A couple of years ago, I started a blog as a device to provide some sort of consistency to my journal writing. I figured that if I were writing for an (admittedly small) audience, I would have a greater incentive to write regularly. The experiment had mixed results: 38 posts in the first 2 months led to only 29 more after as I gradually but steadily lost inspiration and willpower (and, thus, inevitably, the audience).

This blog is going to be mostly similar to the last, but without any of the "Dear Diary, this is what I did today" type posts. And there are a few main reasons I'm reentering the blogosphere. The first is I believe that the two most important things in our world - romance and art (indeed, perhaps they are the same) - are under assault. The others are a bit less easy to summarize in a sentence. One has to do with the prevailing perceptions of my generation (variously called Generation Y, the MySpace/i/Google/New silent/Connected Generation, and, my favorite, Generation whY). I reject that we're as lazy, ignorant, and selfish as we are often characterized. One study, for example, finds that people of my generation are consistently rejecting leadership roles. But where many see apathy, I see disillusionment. The fact of the matter is that we did not choose to inherit the world or, more specifically, country of which we are about to take control. I think that a lot of young people will, perhaps with some prodding, assert that they are extremely frustrated with the established system and power, but they see little avenue for actual change. But maybe not. Maybe we students need a real shot in the arm to actually realize what potential we have. And I admit that just talking about it, as in this blog, may not accomplish much.

This brings me to the actual theory, if I may call it that without seeming revoltingly arrogant, of this blog. It's simply a test - a forum for discussion. An internet agora. Because in my three years at Dartmouth, I've learned more in a couple of discussion groups I participate in than in all my classes and most of my other extracurriculars combined. Not in absolute terms, of course. After all, the social science major taught me a completely new way to think. But the most important things.
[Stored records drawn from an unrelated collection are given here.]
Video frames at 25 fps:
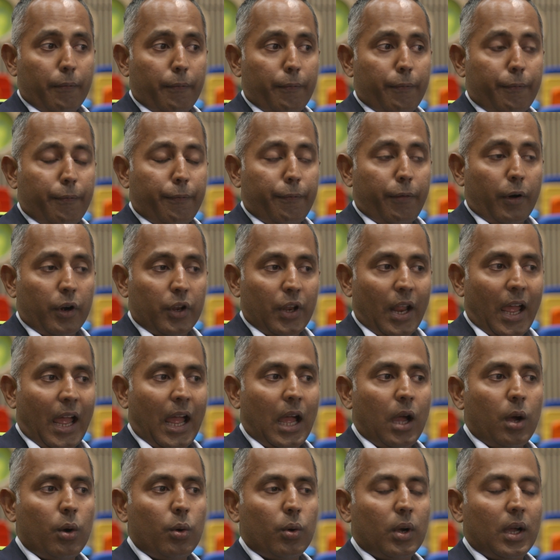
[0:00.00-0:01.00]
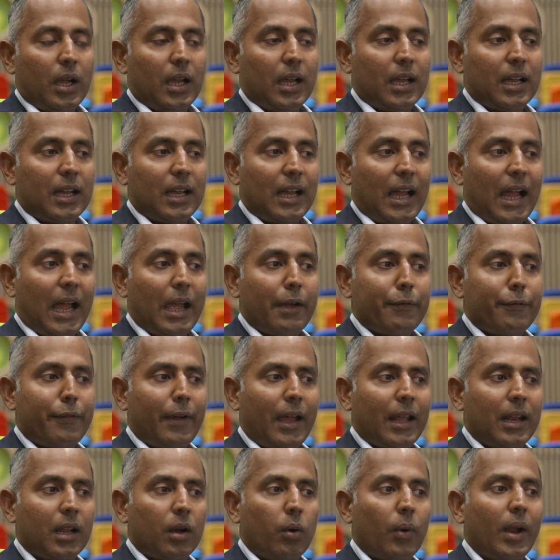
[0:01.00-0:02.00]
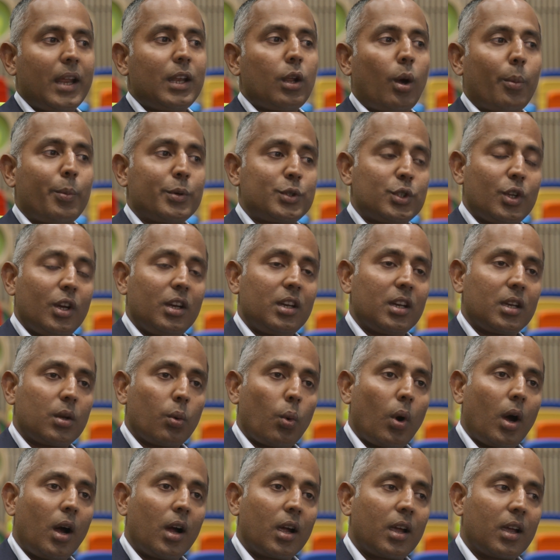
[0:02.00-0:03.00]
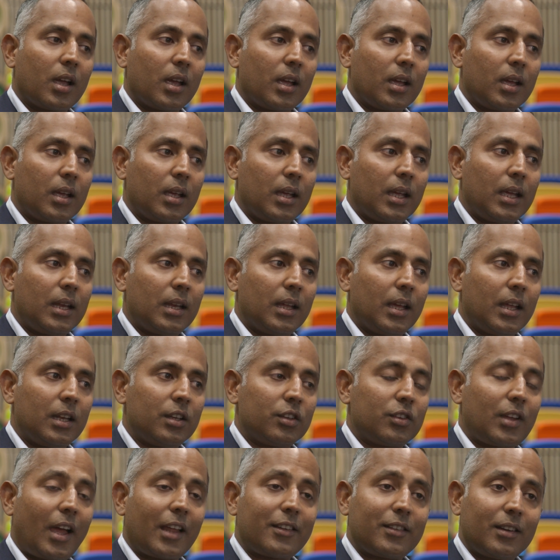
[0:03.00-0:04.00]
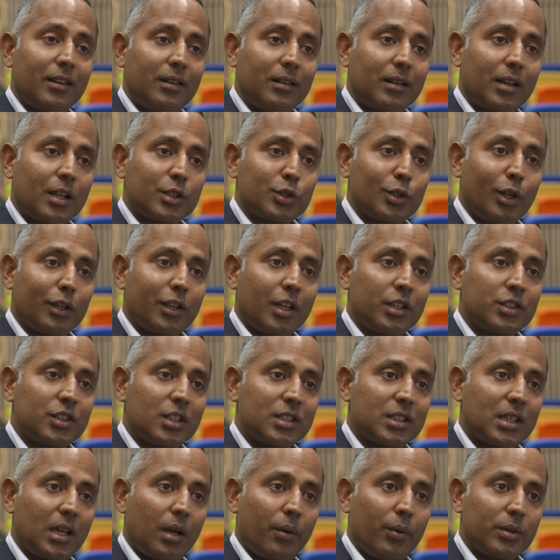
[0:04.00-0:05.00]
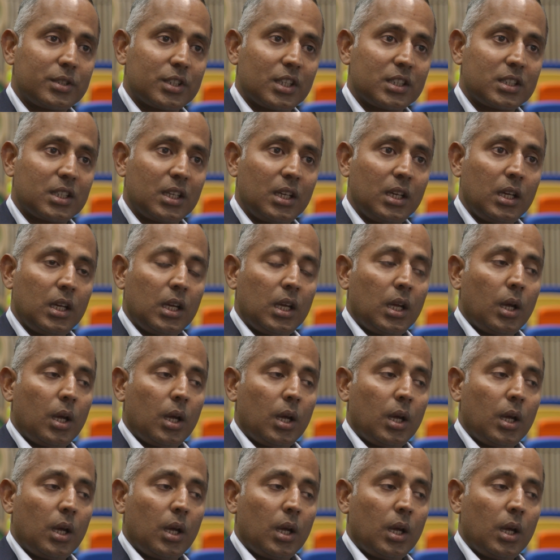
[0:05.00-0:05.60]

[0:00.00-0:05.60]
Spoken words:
for now, I've had a great opportunity to work in Tata Consultancy Services,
One of the best and most profound pieces of advice ever given me was by this guy Jeff, the owner of a café and bar I frequented in Toulouse last year. We got pretty close, and when I headed out the door on my last night in the city, he shook my hand, looked me in the eye, and said "Enjoy your life." This statement can be taken simply, or it can grow to an enormous complexity. I take the latter view. Just defining "enjoyment" is, I think, a colossal undertaking, and then we have to figure out how to actually achieve it. This task will be another theme of the blog.

If everything I've written so far seems kind of nebulous, it is simply because I don't actually have a real solid idea of what I want to do here. But, in the least, everything above should form some of the threads that are strung through the posts in the months to come. We'll see how it goes. Thanks for reading.